### Assignment
From the records below, set down exactly the lines starting with the line that contains "[2.70-3.60s]" and going on through the line that contains "[5:15.34-5:15.74]". Nothing else is wanted.
Segment Start: Material for this exercise
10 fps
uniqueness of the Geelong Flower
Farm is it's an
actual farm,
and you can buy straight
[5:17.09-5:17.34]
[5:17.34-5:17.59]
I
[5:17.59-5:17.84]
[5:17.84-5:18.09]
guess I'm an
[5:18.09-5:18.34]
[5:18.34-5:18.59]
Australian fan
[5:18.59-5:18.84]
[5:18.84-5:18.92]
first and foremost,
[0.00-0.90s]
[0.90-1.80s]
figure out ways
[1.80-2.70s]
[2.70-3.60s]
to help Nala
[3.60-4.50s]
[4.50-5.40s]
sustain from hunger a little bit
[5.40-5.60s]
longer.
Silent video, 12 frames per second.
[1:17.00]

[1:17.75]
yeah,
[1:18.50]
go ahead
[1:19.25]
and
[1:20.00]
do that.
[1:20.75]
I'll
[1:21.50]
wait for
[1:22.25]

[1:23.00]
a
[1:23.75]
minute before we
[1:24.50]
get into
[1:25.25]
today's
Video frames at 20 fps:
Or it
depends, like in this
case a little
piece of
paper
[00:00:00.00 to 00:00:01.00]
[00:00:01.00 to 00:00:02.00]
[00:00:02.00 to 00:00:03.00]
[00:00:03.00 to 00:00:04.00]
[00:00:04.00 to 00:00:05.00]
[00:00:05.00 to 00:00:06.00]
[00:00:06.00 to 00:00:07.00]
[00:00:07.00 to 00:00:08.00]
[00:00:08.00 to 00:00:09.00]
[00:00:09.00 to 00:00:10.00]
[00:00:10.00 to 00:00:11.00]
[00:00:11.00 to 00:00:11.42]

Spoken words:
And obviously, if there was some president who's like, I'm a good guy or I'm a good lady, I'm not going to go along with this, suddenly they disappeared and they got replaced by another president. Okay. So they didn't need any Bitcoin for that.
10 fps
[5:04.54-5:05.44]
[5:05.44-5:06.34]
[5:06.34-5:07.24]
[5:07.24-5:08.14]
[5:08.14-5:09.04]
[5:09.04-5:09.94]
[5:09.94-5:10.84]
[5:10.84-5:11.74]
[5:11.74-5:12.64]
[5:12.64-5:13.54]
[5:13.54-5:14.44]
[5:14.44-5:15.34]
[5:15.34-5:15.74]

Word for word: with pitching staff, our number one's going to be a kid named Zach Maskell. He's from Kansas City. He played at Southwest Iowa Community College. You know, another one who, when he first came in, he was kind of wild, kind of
Segment End: Material for this exercise
### Answer to the exercise
[2.70-3.60s]
to help Nala
[3.60-4.50s]
[4.50-5.40s]
sustain from hunger a little bit
[5.40-5.60s]
longer.
Silent video, 12 frames per second.
[1:17.00]

[1:17.75]
yeah,
[1:18.50]
go ahead
[1:19.25]
and
[1:20.00]
do that.
[1:20.75]
I'll
[1:21.50]
wait for
[1:22.25]

[1:23.00]
a
[1:23.75]
minute before we
[1:24.50]
get into
[1:25.25]
today's
Video frames at 20 fps:
Or it
depends, like in this
case a little
piece of
paper
[00:00:00.00 to 00:00:01.00]
[00:00:01.00 to 00:00:02.00]
[00:00:02.00 to 00:00:03.00]
[00:00:03.00 to 00:00:04.00]
[00:00:04.00 to 00:00:05.00]
[00:00:05.00 to 00:00:06.00]
[00:00:06.00 to 00:00:07.00]
[00:00:07.00 to 00:00:08.00]
[00:00:08.00 to 00:00:09.00]
[00:00:09.00 to 00:00:10.00]
[00:00:10.00 to 00:00:11.00]
[00:00:11.00 to 00:00:11.42]

Spoken words:
And obviously, if there was some president who's like, I'm a good guy or I'm a good lady, I'm not going to go along with this, suddenly they disappeared and they got replaced by another president. Okay. So they didn't need any Bitcoin for that.
10 fps
[5:04.54-5:05.44]
[5:05.44-5:06.34]
[5:06.34-5:07.24]
[5:07.24-5:08.14]
[5:08.14-5:09.04]
[5:09.04-5:09.94]
[5:09.94-5:10.84]
[5:10.84-5:11.74]
[5:11.74-5:12.64]
[5:12.64-5:13.54]
[5:13.54-5:14.44]
[5:14.44-5:15.34]
[5:15.34-5:15.74]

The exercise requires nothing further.